Reckless, who failed to retain the Rochester and Strood at the general election, said Ukip would scrap its policy to abolish inheritance tax and instead fund the estimated savings of leaving the EU on increasing the pay of nurses, firefighters and other public sector staff.
The Eurosceptic said a Ukip administration would use more than £5bn ($7.6bn) of a so-called "Brexit dividend" on breaking the government's 1% pay freeze on state workers and raise the remuneration to either 2% of the course of the rest of the parliament or a one-off bumper 5% rise.
But Reckless stressed Ukip would keep George Osborne's 1% cap on public sector staff earning more than £50,000 a year. The policy reform comes after the chancellor raised the inheritance tax threshold above £1m after the Tories secured a shock majority in the House of Commons at the general election.
"The inheritance tax abolition is very expensive and, to a degree, the government's reforms have taken the heat out of the issue," Reckless told IBTimes UK. "We would prefer to put our fire power into the much larger number of people in the public sector, some of whom have relatively low incomes, who won't have had a pay rise for a decade if this government's policy continues."
The Ukip policy head explained he supported the government's cap over the course of the coalition government. But on the back of private sector pay growth, he is worried the public sector pay may fall well behind.

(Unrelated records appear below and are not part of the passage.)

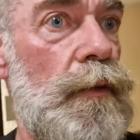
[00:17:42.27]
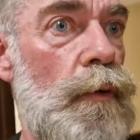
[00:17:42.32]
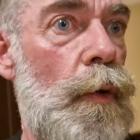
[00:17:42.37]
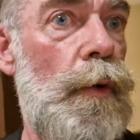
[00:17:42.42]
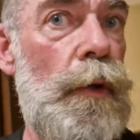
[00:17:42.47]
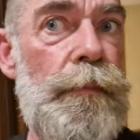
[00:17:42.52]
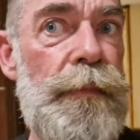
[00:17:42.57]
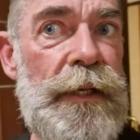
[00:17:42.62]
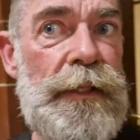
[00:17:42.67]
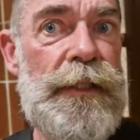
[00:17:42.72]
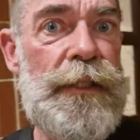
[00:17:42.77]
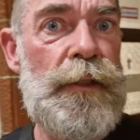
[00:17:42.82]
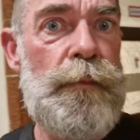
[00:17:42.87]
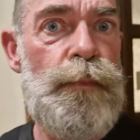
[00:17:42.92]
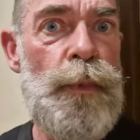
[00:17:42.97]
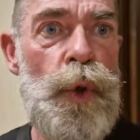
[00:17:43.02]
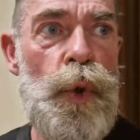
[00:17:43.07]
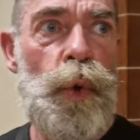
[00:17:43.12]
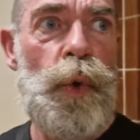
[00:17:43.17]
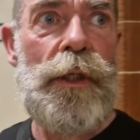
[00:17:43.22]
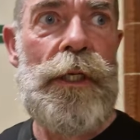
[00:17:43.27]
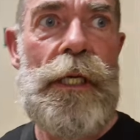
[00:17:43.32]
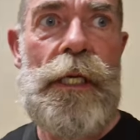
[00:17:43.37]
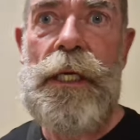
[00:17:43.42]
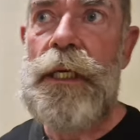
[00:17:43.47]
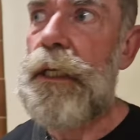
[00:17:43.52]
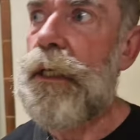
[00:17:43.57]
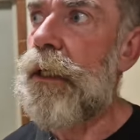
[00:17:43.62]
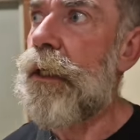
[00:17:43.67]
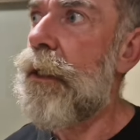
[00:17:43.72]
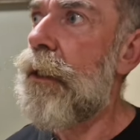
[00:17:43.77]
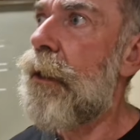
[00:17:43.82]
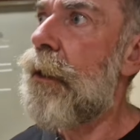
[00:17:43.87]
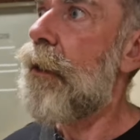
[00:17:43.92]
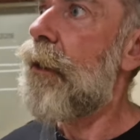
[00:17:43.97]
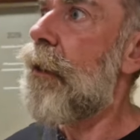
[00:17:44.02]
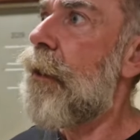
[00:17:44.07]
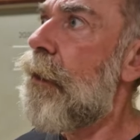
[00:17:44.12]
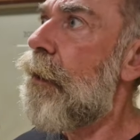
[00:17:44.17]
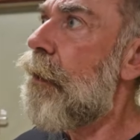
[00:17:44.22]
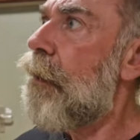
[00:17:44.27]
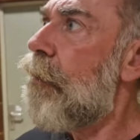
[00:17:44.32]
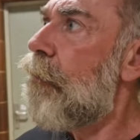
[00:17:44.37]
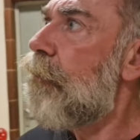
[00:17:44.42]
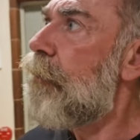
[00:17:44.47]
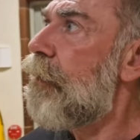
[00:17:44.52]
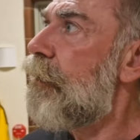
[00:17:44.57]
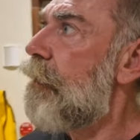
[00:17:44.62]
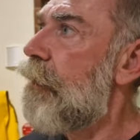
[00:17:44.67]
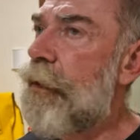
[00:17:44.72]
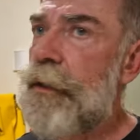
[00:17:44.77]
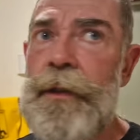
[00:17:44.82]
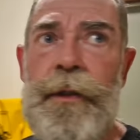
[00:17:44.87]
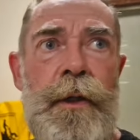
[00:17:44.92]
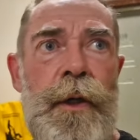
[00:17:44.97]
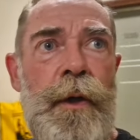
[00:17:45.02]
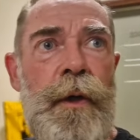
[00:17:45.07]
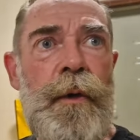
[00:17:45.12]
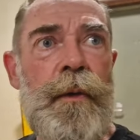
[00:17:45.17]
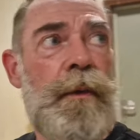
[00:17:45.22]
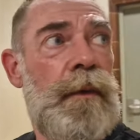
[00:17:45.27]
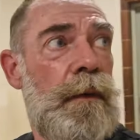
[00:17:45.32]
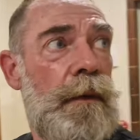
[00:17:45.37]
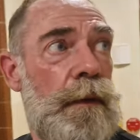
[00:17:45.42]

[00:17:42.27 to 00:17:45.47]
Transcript: is all a bit spooky. There you go.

"I don't think that makes sense – it's an attack on anyone who works in the public sector, it's hollowing out the public sector in areas where the state should be doing stuff," Reckless argued. "I'm not in favour of desperately underpaying people who remain within the state area. It will become so out of kilter it's just the right thing to do."
Shift to the left?
The policy will certainly prick the ears of Westminster watchers who have witnessed Ukip move away from its traditional libertarian-right base on some policy areas, particularly as the party seeks to make further gains in the north of England and win seats at the Welsh Assembly elections in 2016.

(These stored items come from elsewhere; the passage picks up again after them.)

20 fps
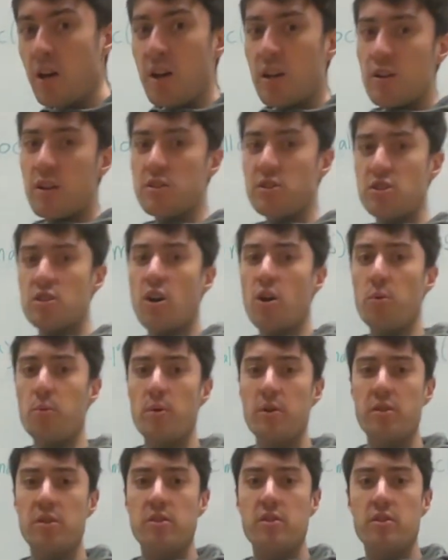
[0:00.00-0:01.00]
let's start
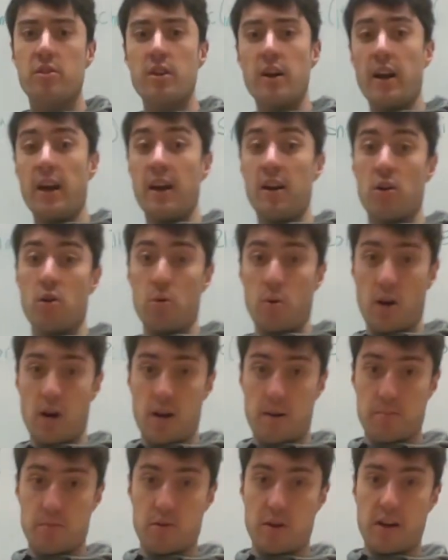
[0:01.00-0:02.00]
with the arrow
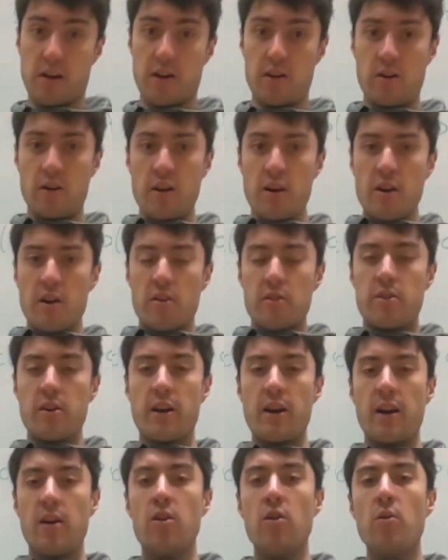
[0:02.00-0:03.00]
operator.
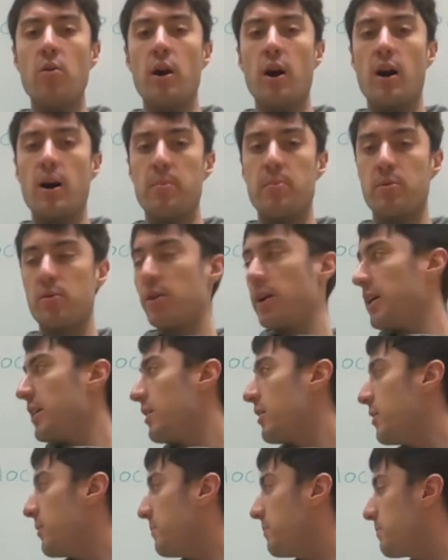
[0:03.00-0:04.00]
The arrow
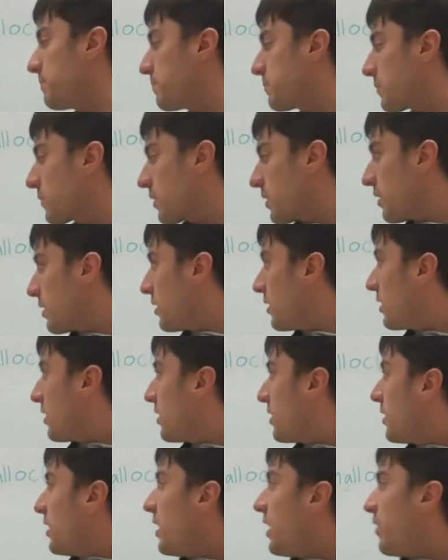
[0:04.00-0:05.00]
operator,
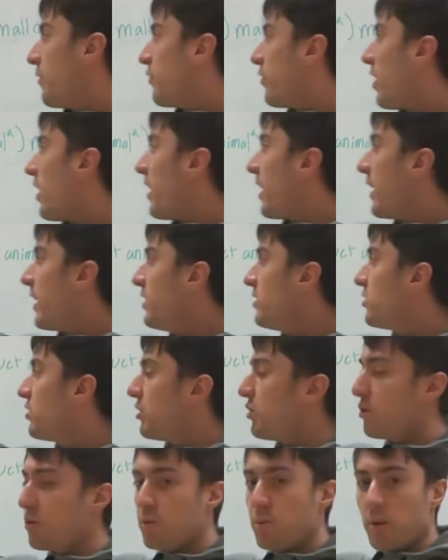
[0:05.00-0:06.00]
if I
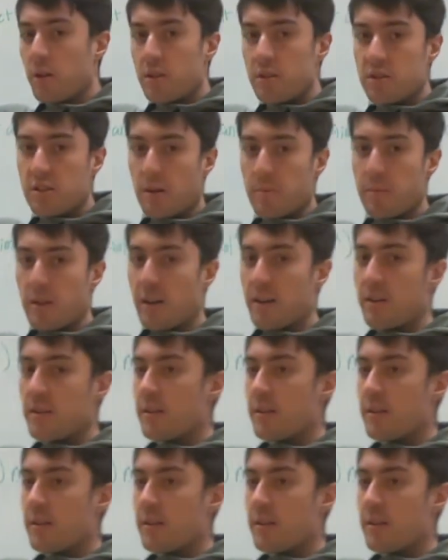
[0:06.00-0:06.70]
do something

Reckless's comments come after Nigel Farage's keynote address at the Ukip annual conference in Doncaster. The party's leader attacked big business and singled out Virgin founder Sir Richard Branson in his speech. But Reckless stressed the party is talking to businesses of all sizes ahead of the EU referendum, which will come before the end of 2017.

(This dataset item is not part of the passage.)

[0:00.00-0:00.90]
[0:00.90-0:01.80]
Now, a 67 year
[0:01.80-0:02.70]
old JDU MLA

"We are speaking to businesses of all sizes and the discussion that we have with them is 'you need to apply single market rules when you are exporting to the EU, but why should also impose excessive rules around the domestic economy or exports that are going outside of the EU?'," the spokesman said.
"[A Brexit] is the opportunity to free ourselves of so many rules that we just don't really need or aren't sensible for our domestic economy. Perspectives between large and small businesses can be different because large businesses can find it easier to pay for the compliance and regulation than small businesses do.
"And some large businesses, not all large businesses, benefit and actually try to use the system in order to protect themselves from incoming competition from small companies or people who would like change how their business is done."